### Requirement
All lines in the material below that hold "video" should be found and copied.

### Source records
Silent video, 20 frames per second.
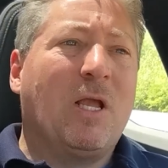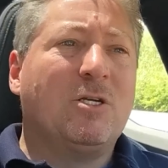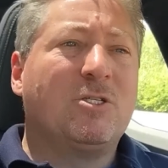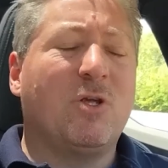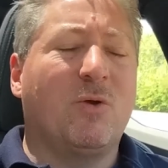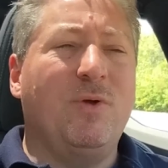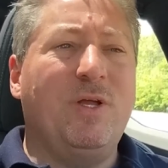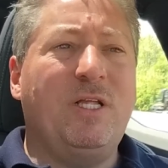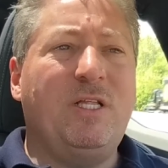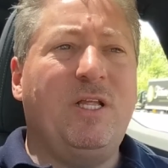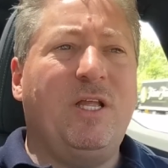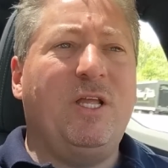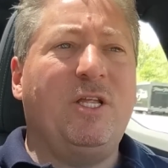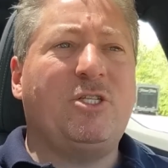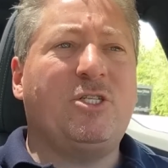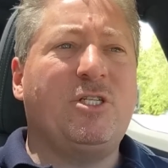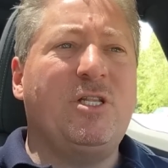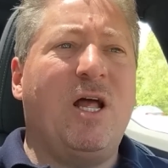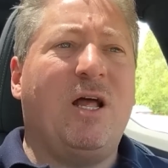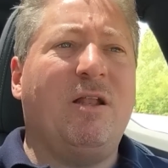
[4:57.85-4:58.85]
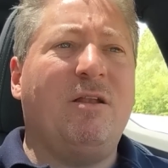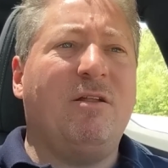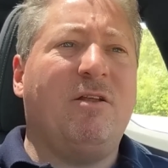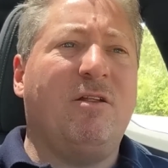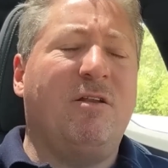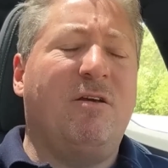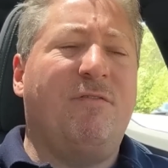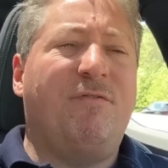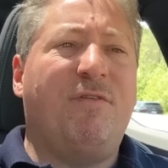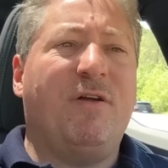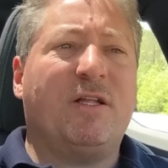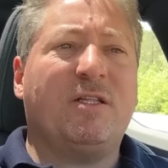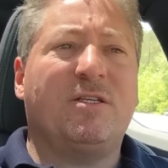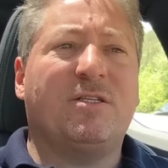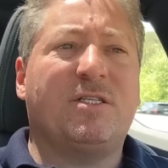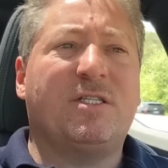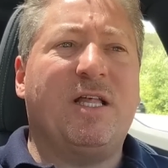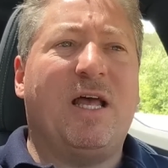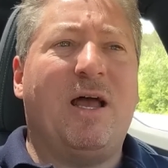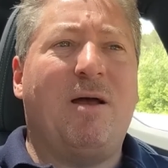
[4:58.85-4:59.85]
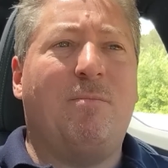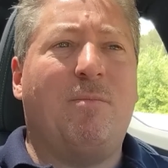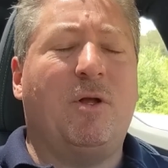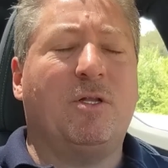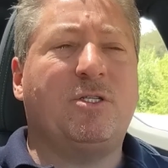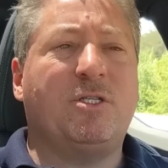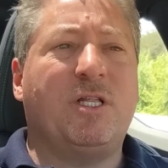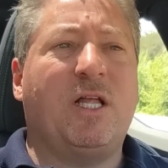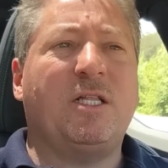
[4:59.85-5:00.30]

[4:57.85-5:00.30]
So it's not going to affect us that much.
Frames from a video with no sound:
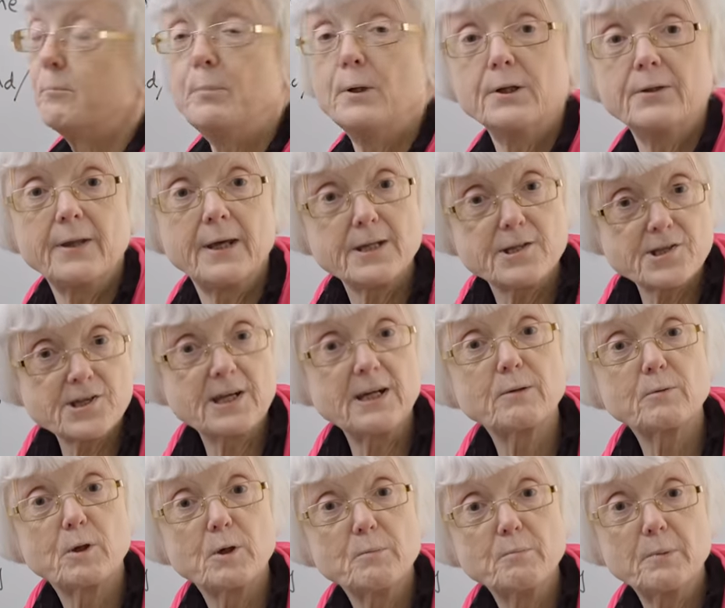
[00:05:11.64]
but they
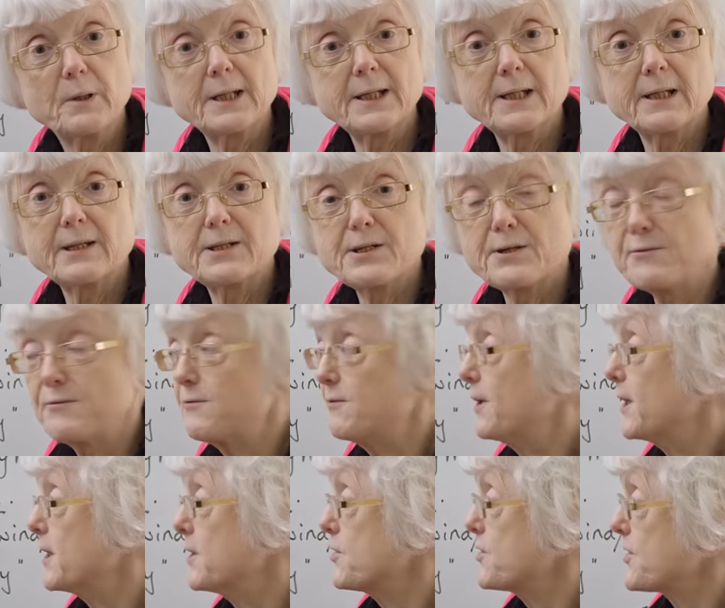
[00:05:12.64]
sound completely
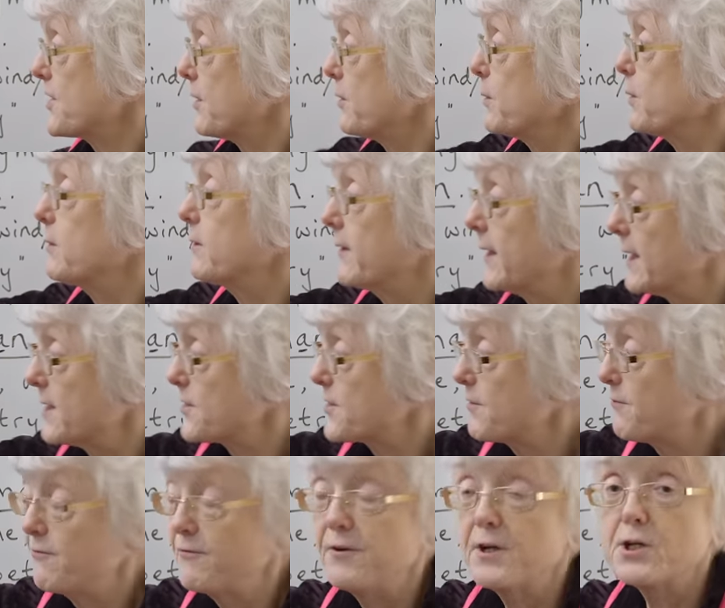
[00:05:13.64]
different. So that's
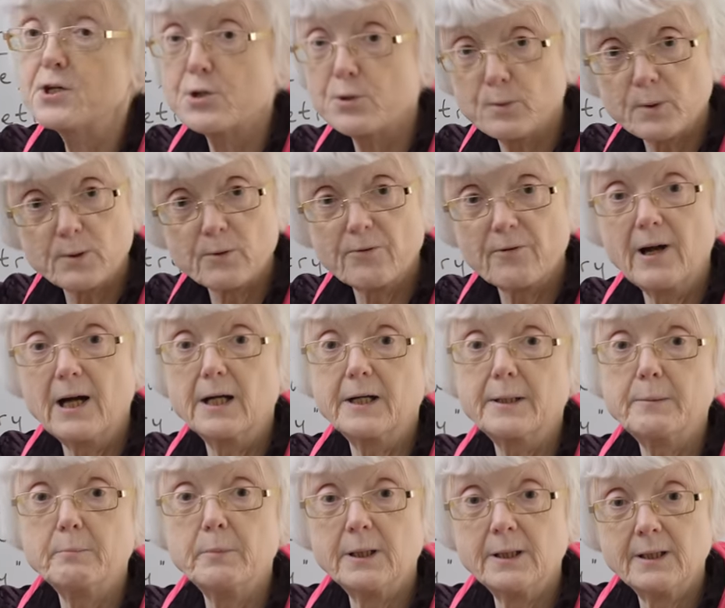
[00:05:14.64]
a visual
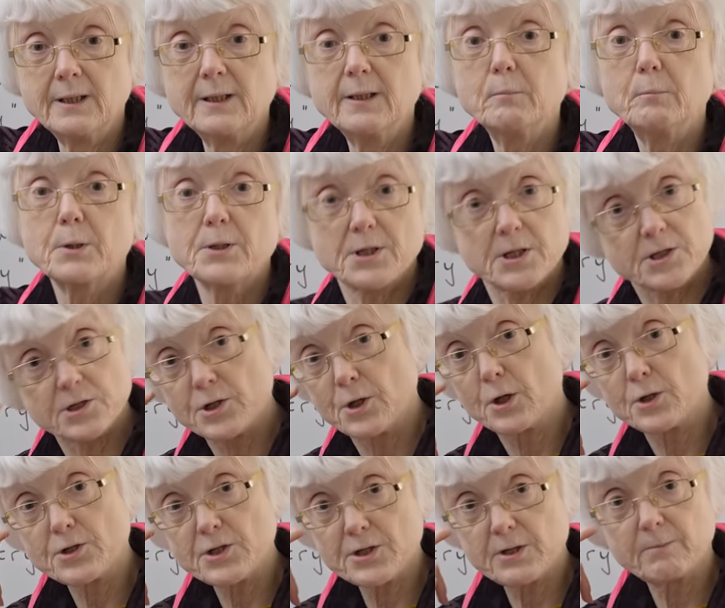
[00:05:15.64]
rhyme, but it's
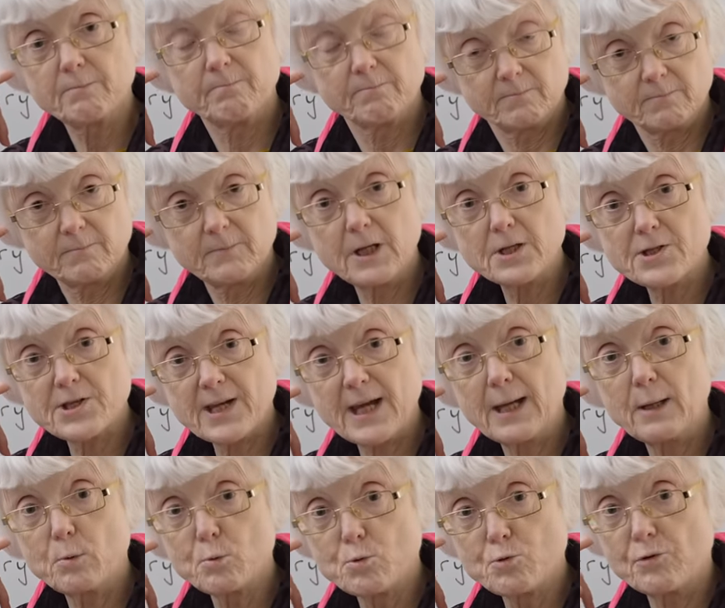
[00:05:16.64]
not a
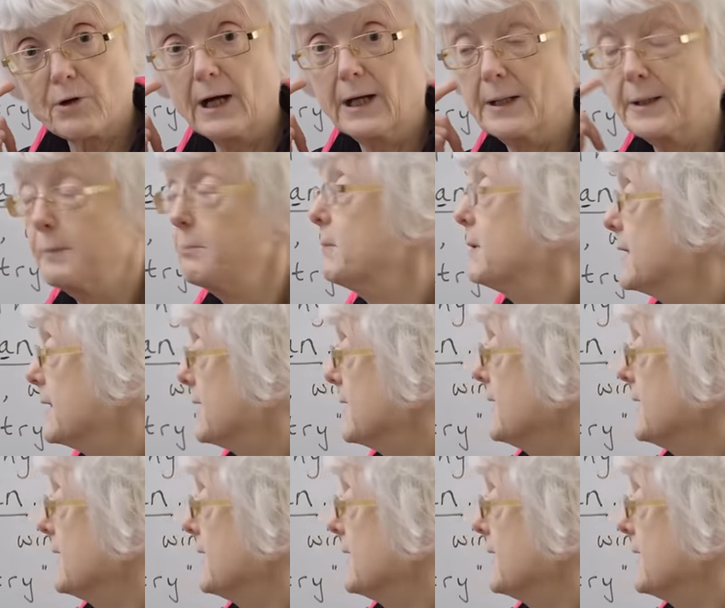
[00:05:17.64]
sound rhyme.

### Exercise result
Silent video, 20 frames per second.
Frames from a video with no sound:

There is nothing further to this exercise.